IF A DIAGNOSIS OF TM IS ESTABLISHED, HOW DOES A CLINICIAL DETERMINE THE CAUSE?
The guidelines note that the “main etiologies of TM-like syndromes are MS, parainfectious myelitis, NMO, and myelitis due to systemic disease (such as systemic lupus erythematosus).” However, even after several years of -follow-up, 15 percent to 36 percent of patients cannot be given a more specific diagnosis than ‘idiopathic' TM.
A review of the evidence found that demographic features (ethnicity, sex, age) are not yet shown to be useful in distinguishing causes of myelitis. However, clinical presentation is possibly important. Specifically, patients with myelopathy who present as having APTM (acute partial transverse myelitis) have a higher risk of transition to MS compared with patients with ACTM (acute complete TM).
In patients with APTM, “MS-like brain MRI abnormalities” are often seen, and “indicate a high risk of ‘conversion' to clinically defined MS,” typically three to five years after onset, according to the guideline. Even without such MRI lesions, APTM patients seem to have a higher chance of developing MS compared to ACTM patients.
Furthermore, the longitudinal extent of MRI lesions may be “useful in determining the cause of TM,” especially “distinguishing between TM due to NMO spectrum disorders, which tend to have lesions extending across three or more vertebral segments, and TM in MS patients or patients with idiopathic APTM (lesions usually smaller).”
HOW CAN CLINICIANS BEST IDENTIFY PATIENTS WHO ARE AT INCREASED RISK FOR RECURRENCE?
Patients with NMO antibodies are at much higher risk for recurrent TM than patients without NMO antibodies. The guidelines found that “there is insufficient evidence concerning whether the presence of SSA antibodies predicts recurrence after a first episode of TM. When a specific cause for TM is not apparent, it is recommended to consider testing for NMO.”
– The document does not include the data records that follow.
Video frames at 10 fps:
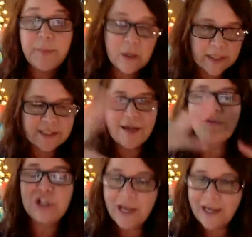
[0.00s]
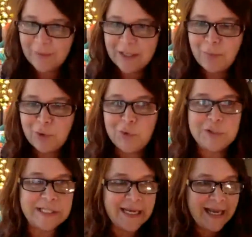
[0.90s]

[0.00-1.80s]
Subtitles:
big ones have giant big booths,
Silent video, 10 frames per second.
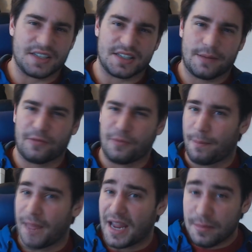except for
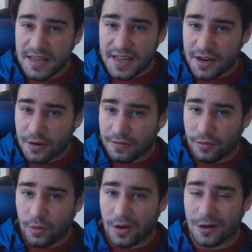maybe Gear
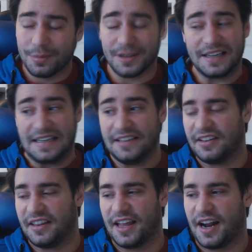4, but
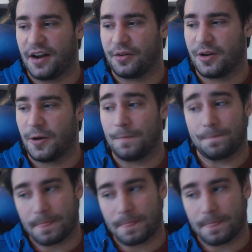even then, I don't know.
WHAT THERAPIES WORK BEST FOR TM PATIENTS WITH ACUTE ATTACKS?
During the acute phase clinicians often use steroids; however, the guideline found insufficient evidence to support a recommendation for steroids. This is an example of ‘we do it anyway' in the ‘clinical context section' of the TTA (Therapeutic and Technology Assessment Subcommittee), even though there isn't sufficient evidence in the literature. We recommend plasma exchange when patients do not recover well after steroids. For patients who are NMO positive, we recommend that clinicians may consider immunosuppression with rituximab. According to the guideline, “There is insufficient evidence to support or refute” whether other therapies — such as azathioprine, cyclophosphamide, and IGIV — are helpful in alleviating TM attacks. We note there are many anecdotal reports of success with a wide variety of immunosuppressives.
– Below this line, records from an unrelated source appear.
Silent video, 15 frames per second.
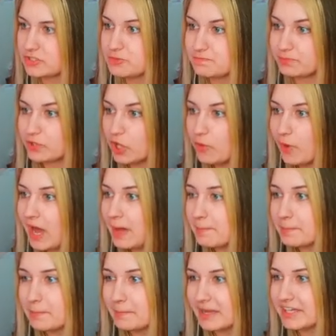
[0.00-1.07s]
Blow
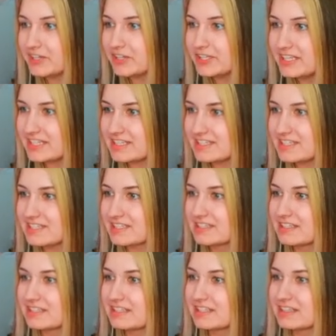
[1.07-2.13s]
up! My goodness!
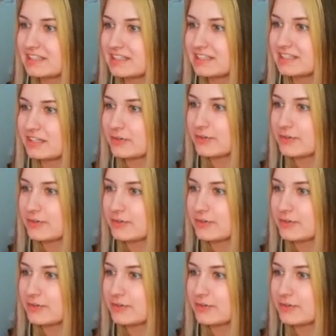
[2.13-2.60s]
Oh,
WHAT TYPE OF RESEARCH IS NEEDED FOR TM THERAPY?
We need prospectively designed research trials because almost everything we have now has been done retrospectively. Trials would likely have to be multicentered to have enough patients to get meaningful results.
The guideline specifically notes that randomized trials of therapeutic interventions for TM, such as plasma exchange or immunosuppression, should be done using active comparators.
We also need to understand more about who is at most risk for recurrent transverse myelitis not associated with NMO. We still don't know how long to treat patients who are NMO positive with immune suppression.